Looking at the Japanese journalists, he said: You have asked me to tell you how the Juche idea originated. In a nutshell, the Juche idea means that the masses of the people are the masters of the revolution and construction and they are also the driving force of the revolution and construction. In other words, one is responsible for one’s own destiny and one also has the capacity for forging one’s own destiny.
In this logical and persuasive way he explained to them how the Juche idea originated.
The journalists recorded his speech word by word in their notebooks. A tape-recorder was also running silently.
Time slipped by. He spoke about the education of young people and children based on the Juche idea.
He underlined that the Workers’ Party of Korea was greatly concerned with the education of young people, proceeding from the requirements of the Juche idea, because there was no more important task for society to develop than to educate and train people.
Elucidating the position and role of man in the world, he said:
The basis of the Juche idea is that man is the master of everything and decides everything. Man is the most precious treasure in the world, and he is also the most powerful.
The Japanese journalists were so fascinated by the profound principles of the Juche idea that they forgot themselves and clapped their hands.
The philosophical principles of the Juche idea elucidated by Kim Il Sung were something completely new to them.
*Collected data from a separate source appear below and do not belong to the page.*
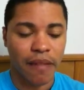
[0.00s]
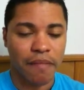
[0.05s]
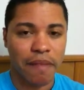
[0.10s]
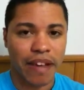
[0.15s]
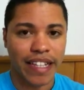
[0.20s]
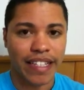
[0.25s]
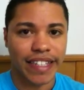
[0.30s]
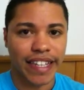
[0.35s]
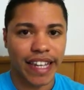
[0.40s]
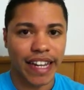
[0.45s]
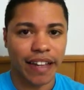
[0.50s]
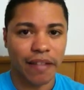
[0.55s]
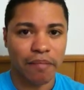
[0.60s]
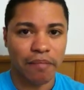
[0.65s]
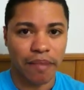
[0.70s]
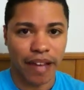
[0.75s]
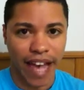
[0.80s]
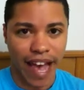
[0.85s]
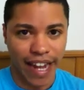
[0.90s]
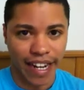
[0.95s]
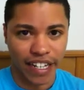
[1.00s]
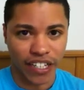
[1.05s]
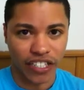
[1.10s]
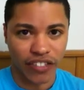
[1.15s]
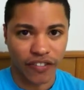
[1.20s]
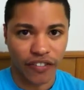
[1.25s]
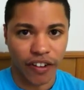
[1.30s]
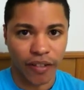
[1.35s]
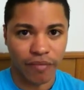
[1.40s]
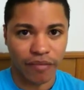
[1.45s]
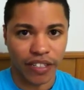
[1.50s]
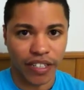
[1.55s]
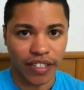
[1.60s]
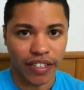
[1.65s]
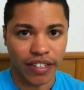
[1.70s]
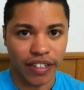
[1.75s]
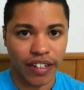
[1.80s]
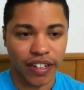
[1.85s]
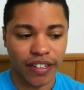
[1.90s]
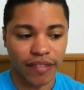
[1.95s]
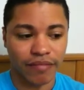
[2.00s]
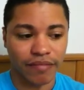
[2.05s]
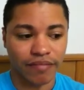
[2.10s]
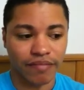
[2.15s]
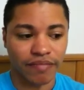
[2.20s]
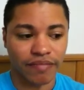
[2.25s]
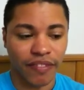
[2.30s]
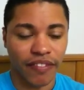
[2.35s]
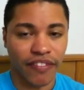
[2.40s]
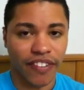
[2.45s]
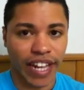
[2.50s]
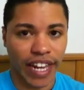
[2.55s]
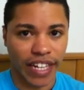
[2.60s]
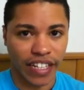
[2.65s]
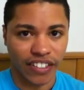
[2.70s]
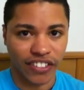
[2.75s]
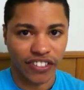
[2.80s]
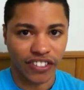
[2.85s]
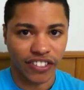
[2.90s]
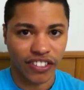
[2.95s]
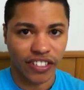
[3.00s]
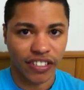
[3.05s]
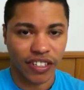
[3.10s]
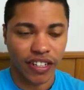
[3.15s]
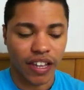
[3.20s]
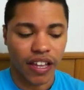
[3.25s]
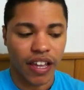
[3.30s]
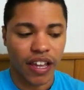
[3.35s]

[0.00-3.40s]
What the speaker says: basically banished from their village.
It was a man-centred philosophy.
The Juche philosophy, a man-centred philosophy, neither ignored the classical philosophies nor copied anything from them.
It was a completely new philosophy.
Kim Il Sung’s answers that day to the questions raised by the journalists from the Japanese newspaper Mainichi Shimbun were carried by publications under the title, On Some Problems of Our Party’s Juche Idea and the Government of the Republic’s Internal and External Policies, which were published and broadcast by the mass media across the world.
An advocate of the Juche idea in India said:
“It takes a whole lifetime for a man to understand the philosophies of Marx and Lenin, such is their complexity, which I thought was attributable to the profundity of the materialistic philosophy. But I was mistaken. The whole content of President Kim Il Sung’s Juche philosophy can be understood simply by reading his answers to the questions raised by the Japanese newspaper Mainichi Shimbun. They contain everything that makes a philosophy. President Kim Il Sung has shown, in creating the Juche idea, that there is no limit to man’s thinking and exploration. There is no genius in the world who can rival President Kim Il Sung in terms of the depth of his thinking and exploration. In general, no academic discipline can be separated from thinking and exploration. And, while philosophy is the supreme academic discipline demanding a high level of thinking, the Juche philosophy is the philosophy of philosophies, a truly great philosophy. The Juche philosophy is great, the man who created the Juche philosophy is great, and the wisdom with which he gave such a clear-cut explanation of it is also great. The Juche philosophy is a philosophy deserving of worldwide applause. President Kim Il Sung, who has illuminated the way ahead for mankind with the light of Juche, is indeed the great Sun of mankind. He alone can be praised as the Sun in the world.”
This was a reflection of the admiration of enlightened mankind.